Continue reading Tara's biography on her website. The website mentions her Tara Brach podcast and I see she is leading online meditations through the Insight Meditation Community of Washington, DC (IMCW).
Sharon Salzberg
"Born in New York City in 1952, Sharon Salzberg experienced a childhood involving considerable loss and turmoil. An early realization of the power of meditation to overcome personal suffering determined her life direction. Her teaching and writing now communicates that power to a worldwide audience of practitioners. She offers non-sectarian retreat and study opportunities for participants from widely diverse backgrounds.

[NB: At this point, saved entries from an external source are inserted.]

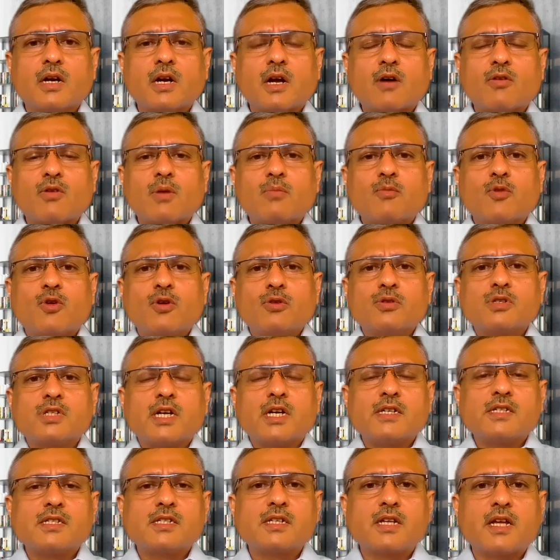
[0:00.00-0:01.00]
And now I'm going to
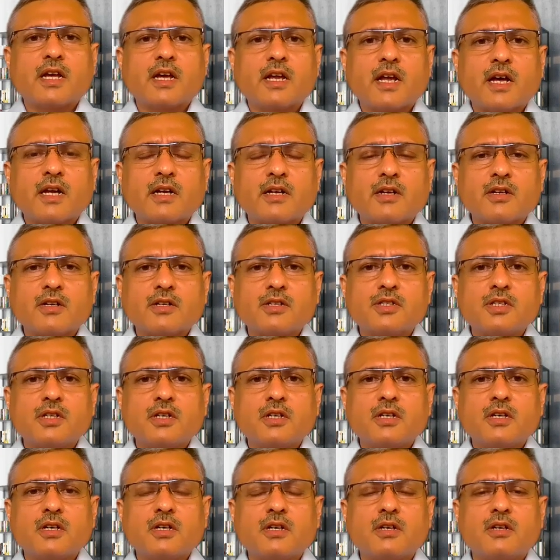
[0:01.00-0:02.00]
send scalar
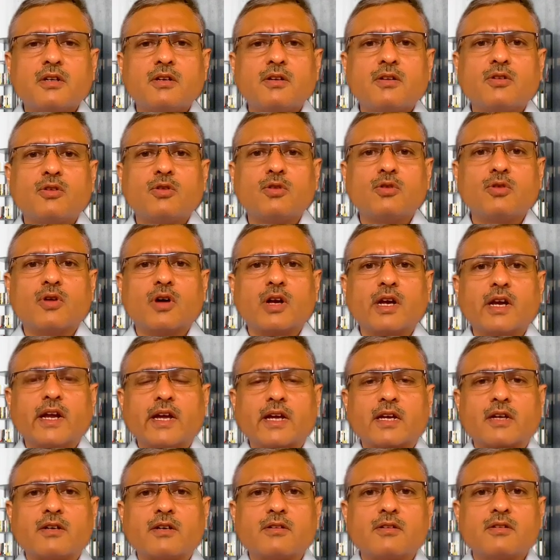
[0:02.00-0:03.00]
energy to your
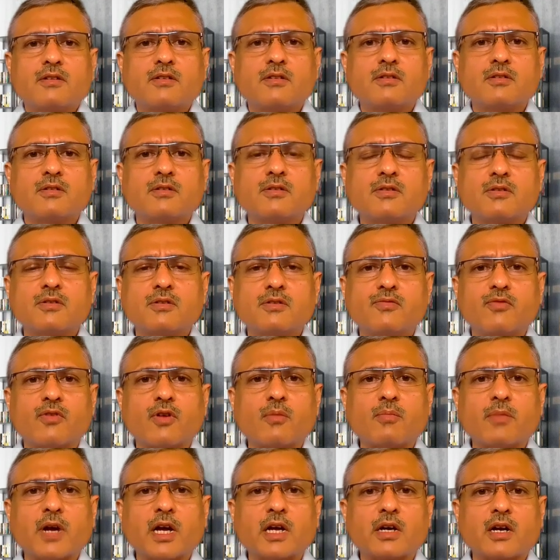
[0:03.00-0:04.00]
neck.
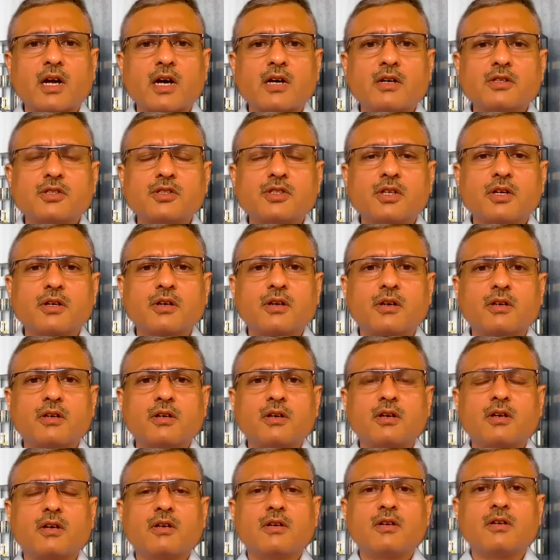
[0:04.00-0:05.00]
From my Anahat
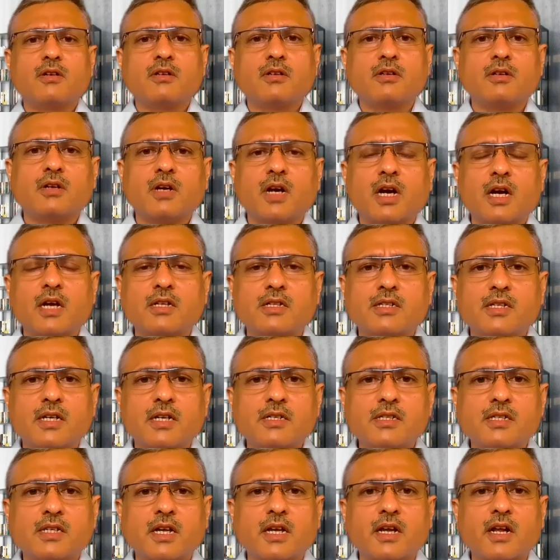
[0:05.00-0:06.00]
chakra, I'll
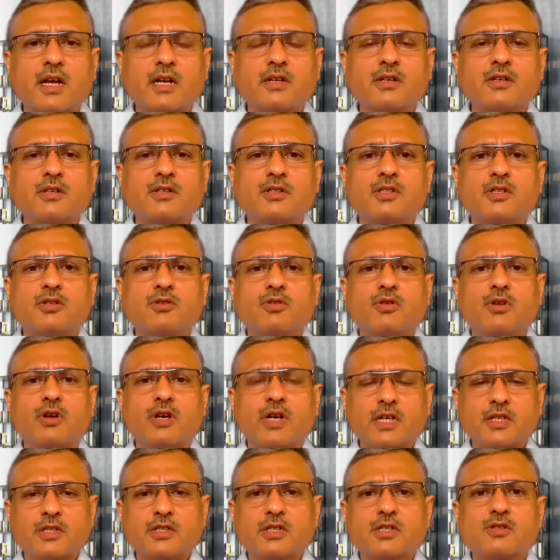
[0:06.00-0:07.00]
send scalar energy to
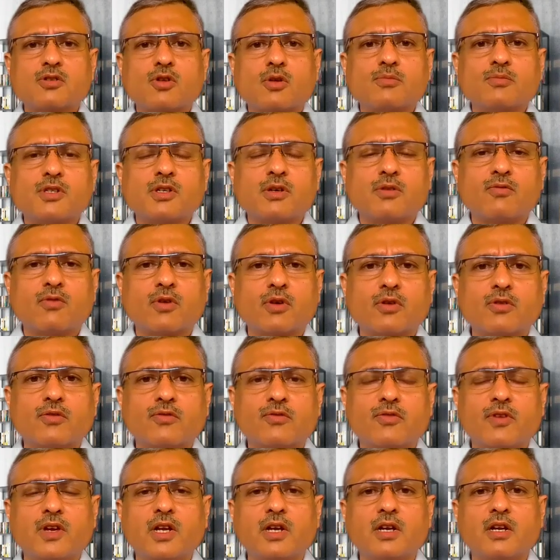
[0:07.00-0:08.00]
your neck. Just observe what
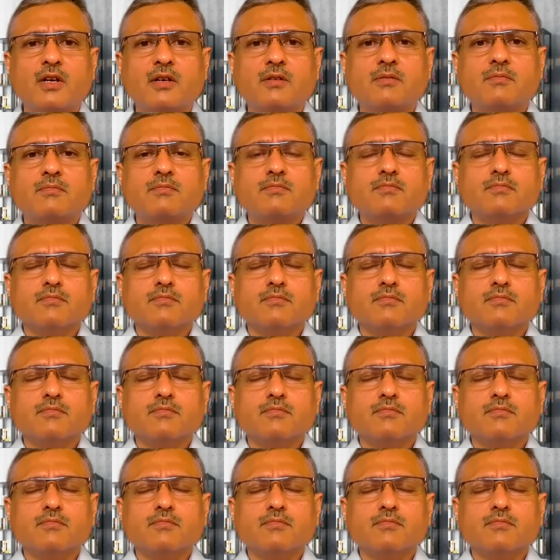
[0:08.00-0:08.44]
you feel.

"Sharon first encountered Buddhism in 1969, in an Asian philosophy course at the State University of New York, Buffalo. The course sparked an interest that, in 1970, took her to India, for an independent study program. Sharon traveled motivated by 'an intuition that the methods of meditation would bring me some clarity and peace.' In 1971, in Bodh Gaya, India, Sharon attended her first intensive meditation course. She spent the next years engaged in intensive study with highly respected meditation teachers.
"She returned to America in 1974 and began teaching vipassana (insight) meditation. In 1976, she established, together with Joseph Goldstein and Jack Kornfield, the Insight Meditation Society (IMS) in Barre, Massachusetts, which now ranks as one of the most prominent and active meditation centers in the Western world."
Continue reading Sharon's biography on her website. Sharon has a podcast, Metta Hour Podcast.
Tricycle
"Established in 1990 as a not-for-profit 501(c)(3) educational organization, The Tricycle Foundation is dedicated to making Buddhist teachings and practices broadly available. In 1991 the Foundation launched Tricycle: The Buddhist Review, the first magazine intended to present Buddhist perspectives to a Western readership."